§ **Action item**
Copy exactly. Begin at the line containing "[0:02.00-0:03.00]" and stop at the last line of the entries, omitting any pictures.

[Extracted data entries]
===
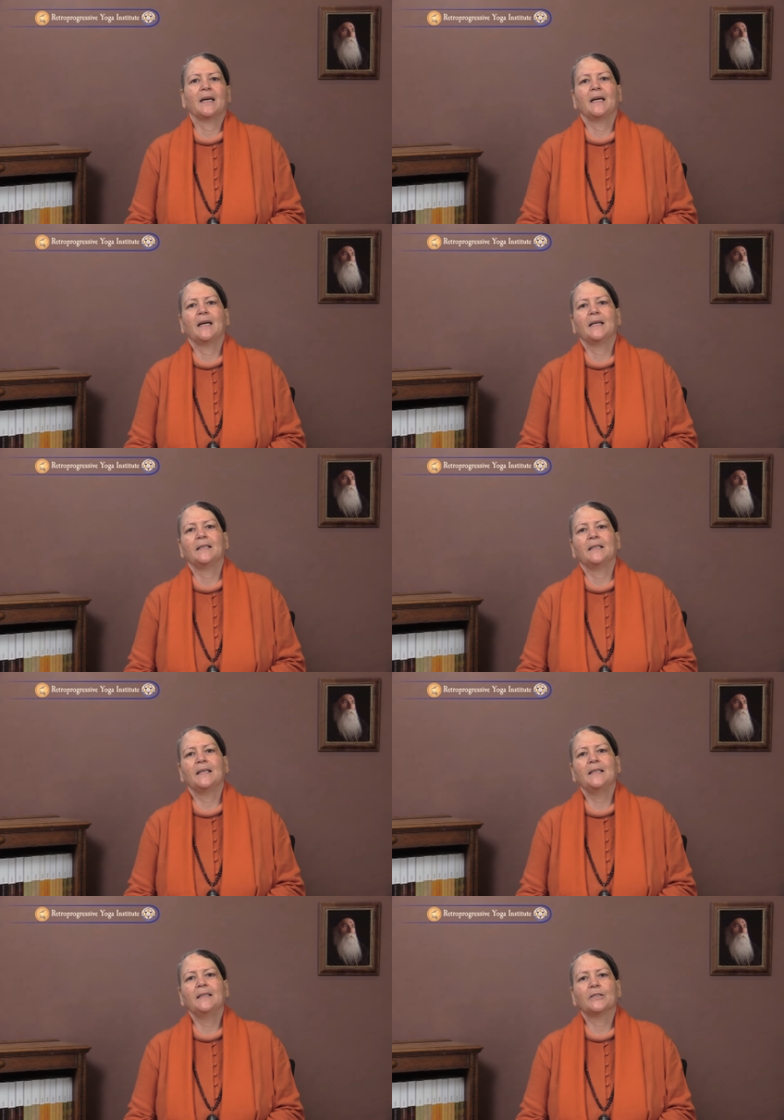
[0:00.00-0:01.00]
And
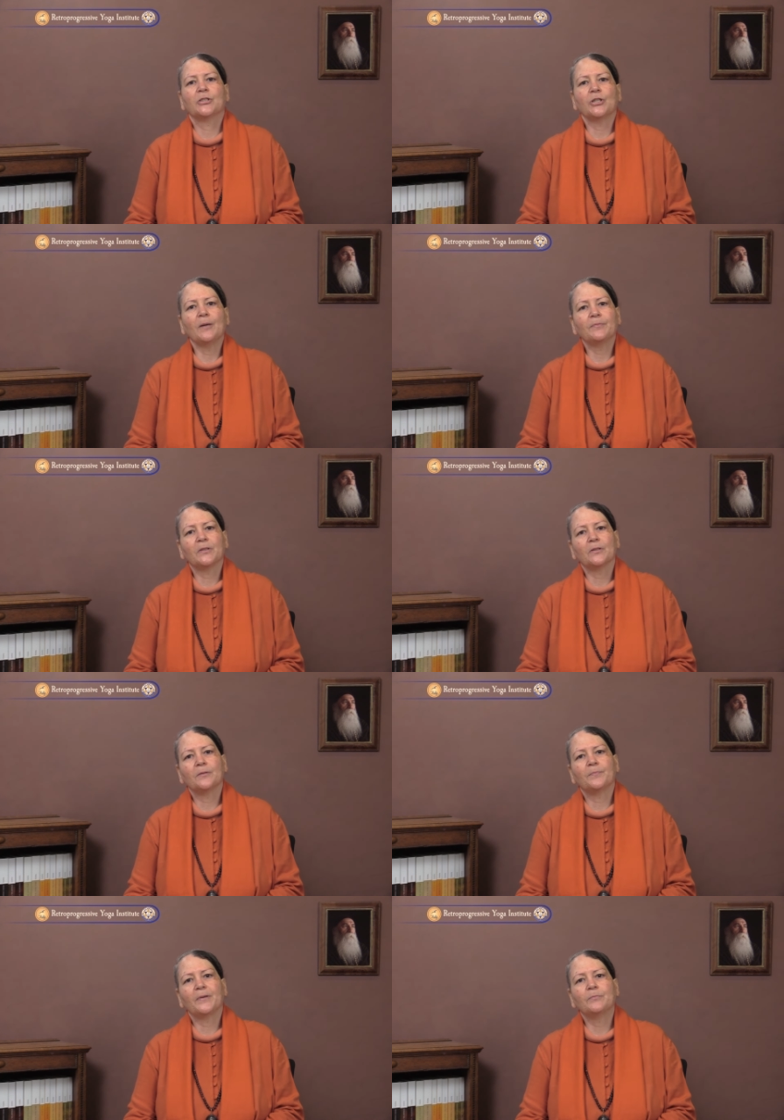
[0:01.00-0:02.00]
in this
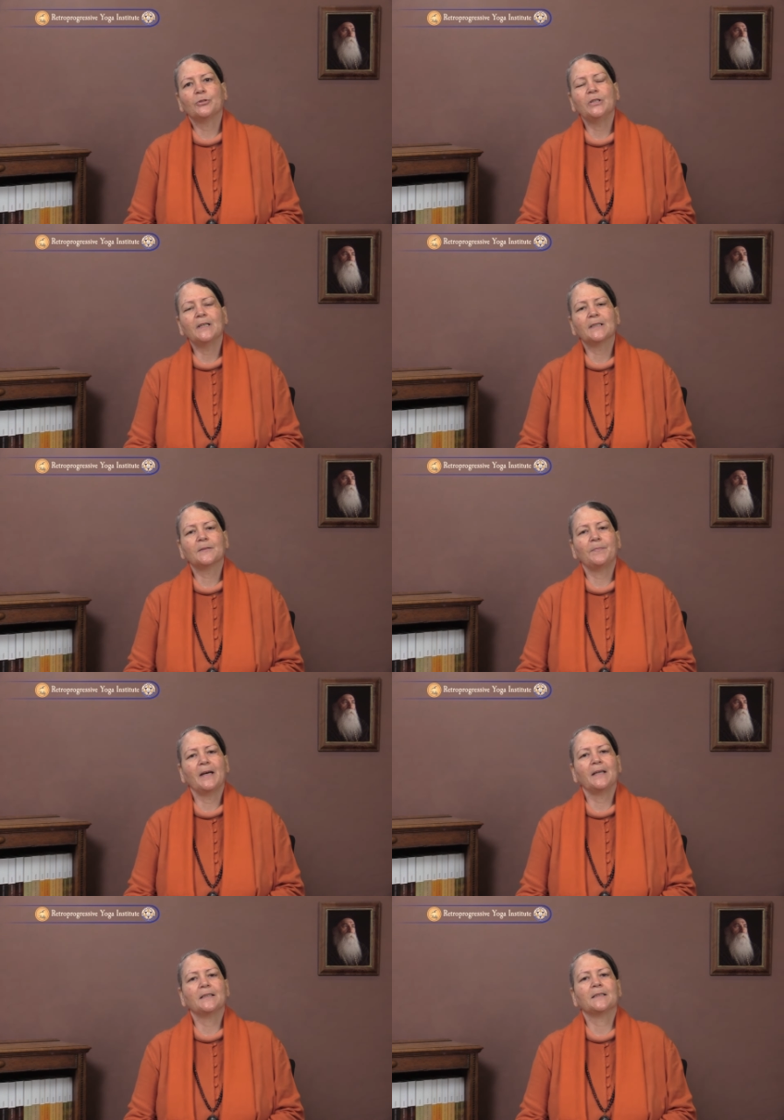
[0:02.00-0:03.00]
chapter, Prabhuji
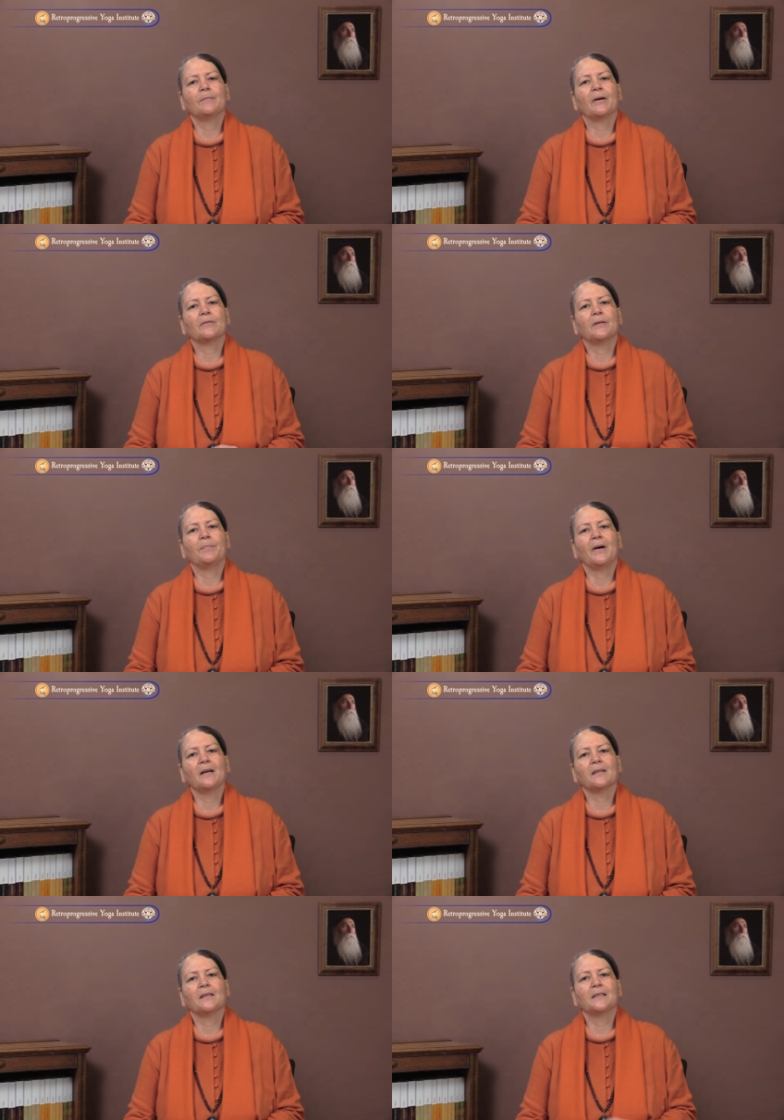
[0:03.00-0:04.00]
explains about the
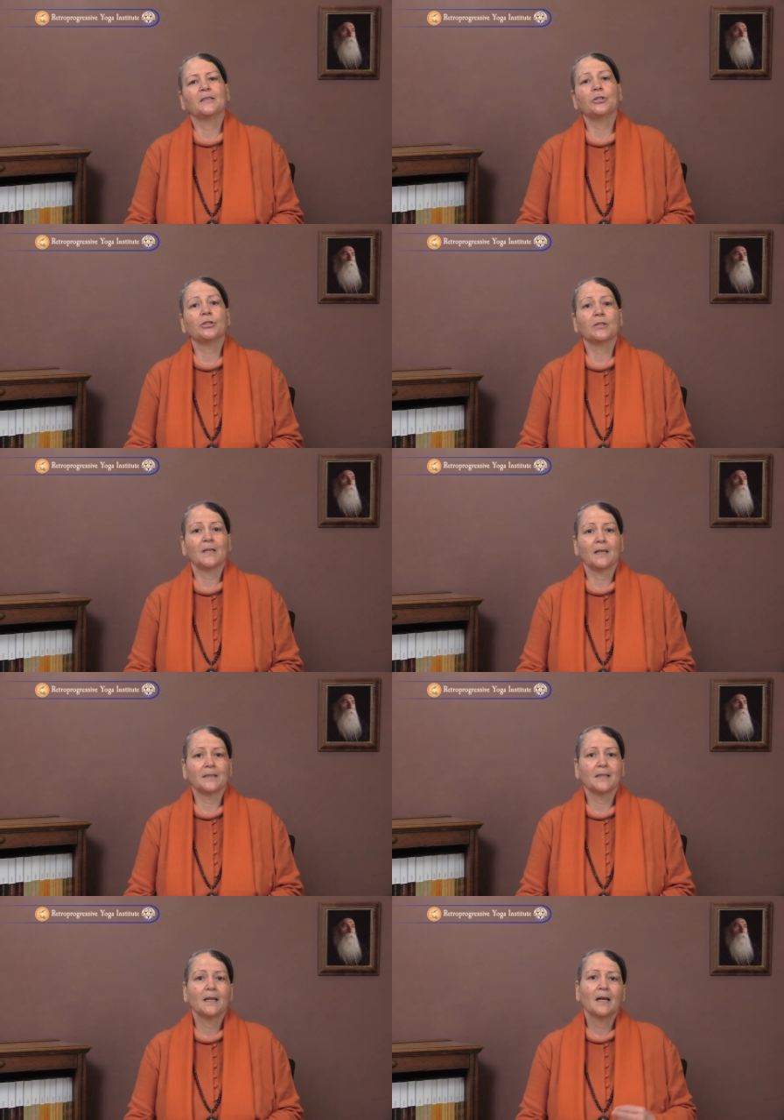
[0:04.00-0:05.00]
path that teaches
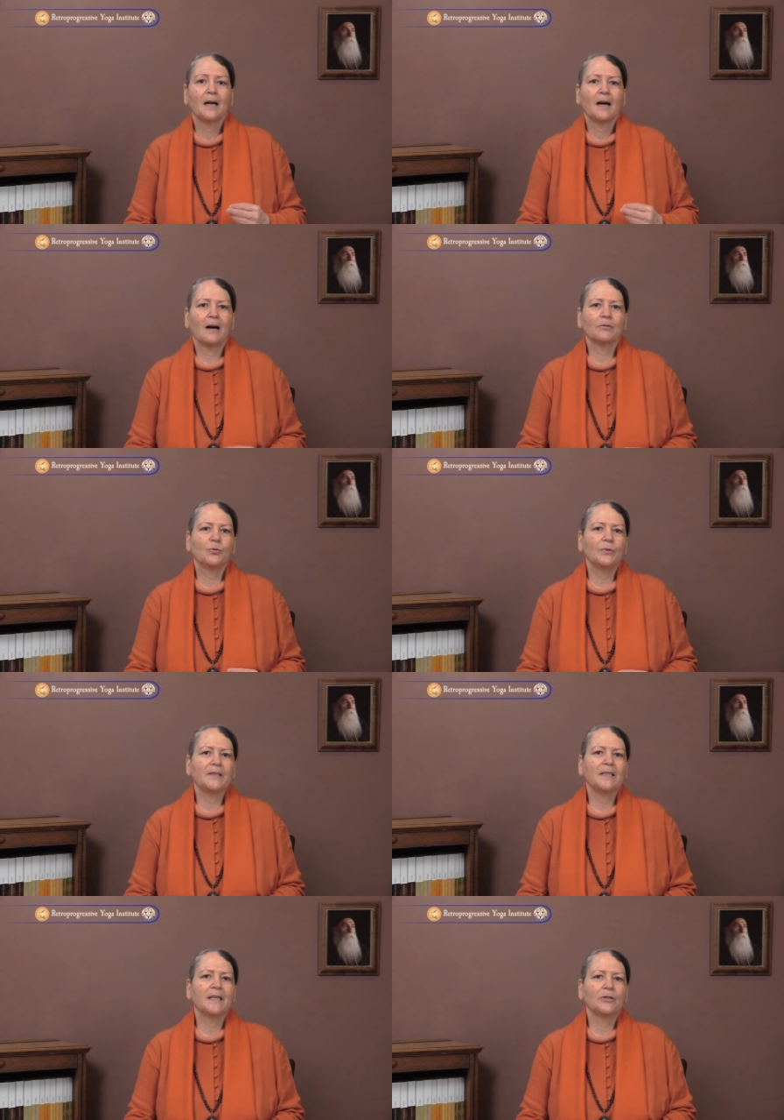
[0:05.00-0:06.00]
us how to
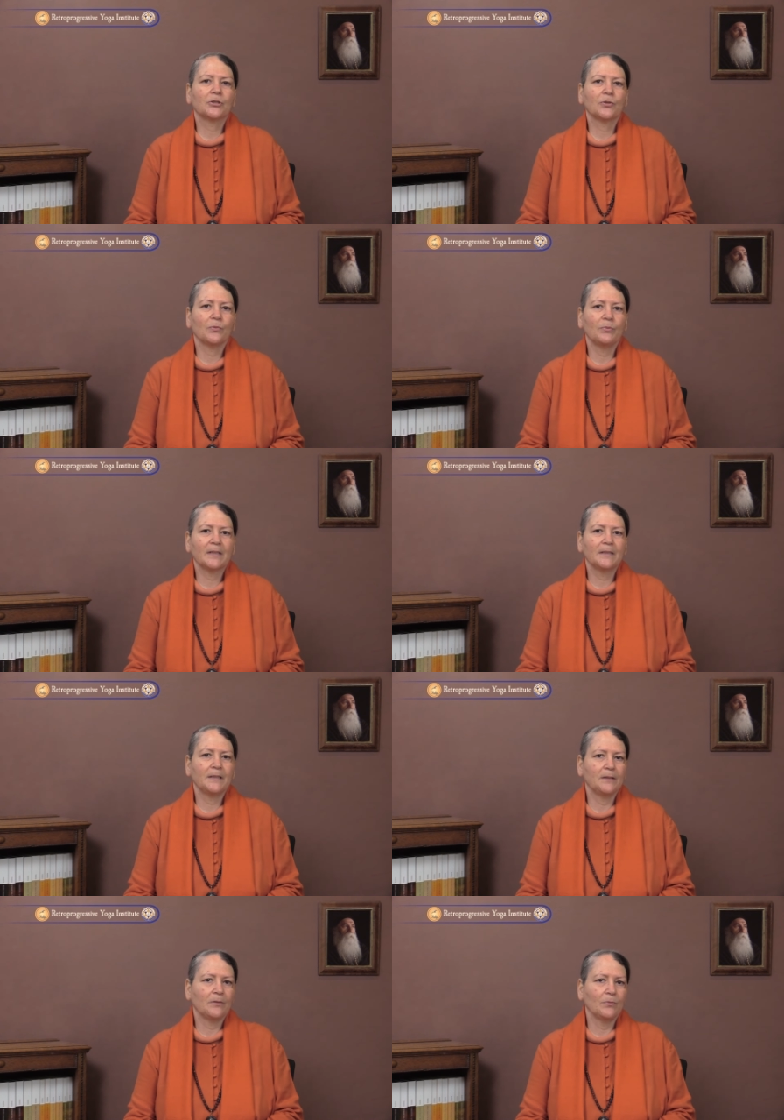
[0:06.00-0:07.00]
engage
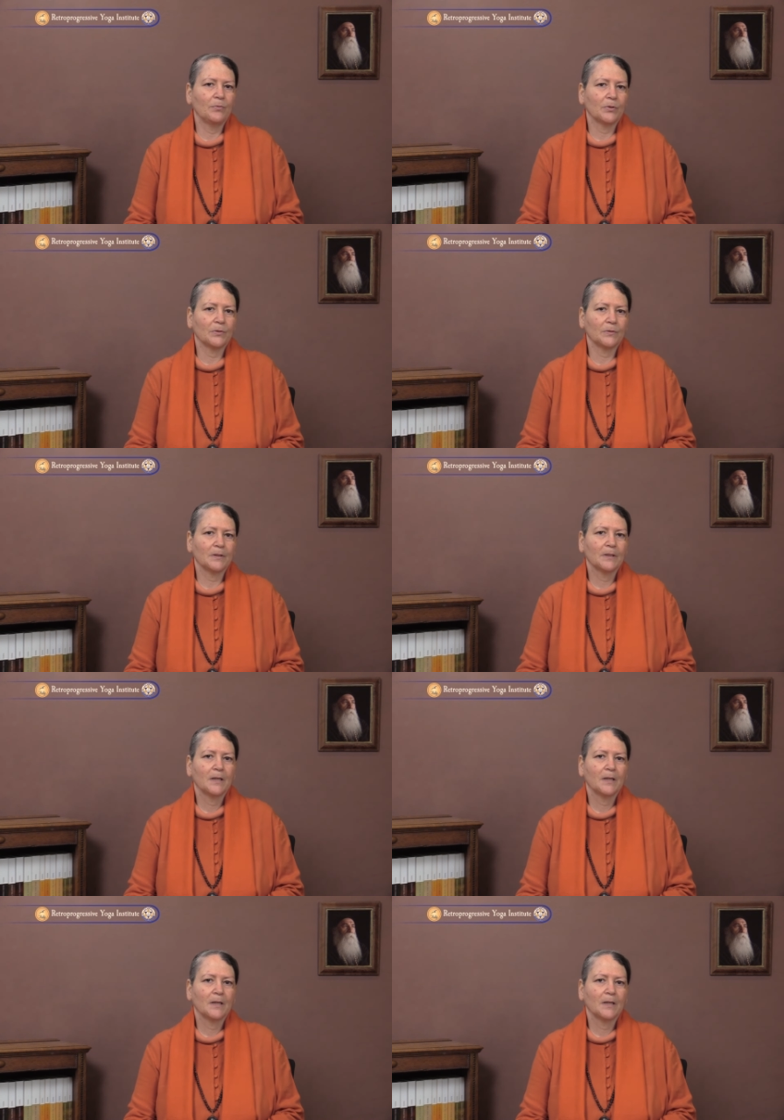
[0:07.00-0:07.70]
correctly in the world.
===
§ **Task solution**
[0:02.00-0:03.00]
chapter, Prabhuji
[0:03.00-0:04.00]
explains about the
[0:04.00-0:05.00]
path that teaches
[0:05.00-0:06.00]
us how to
[0:06.00-0:07.00]
engage
[0:07.00-0:07.70]
correctly in the world.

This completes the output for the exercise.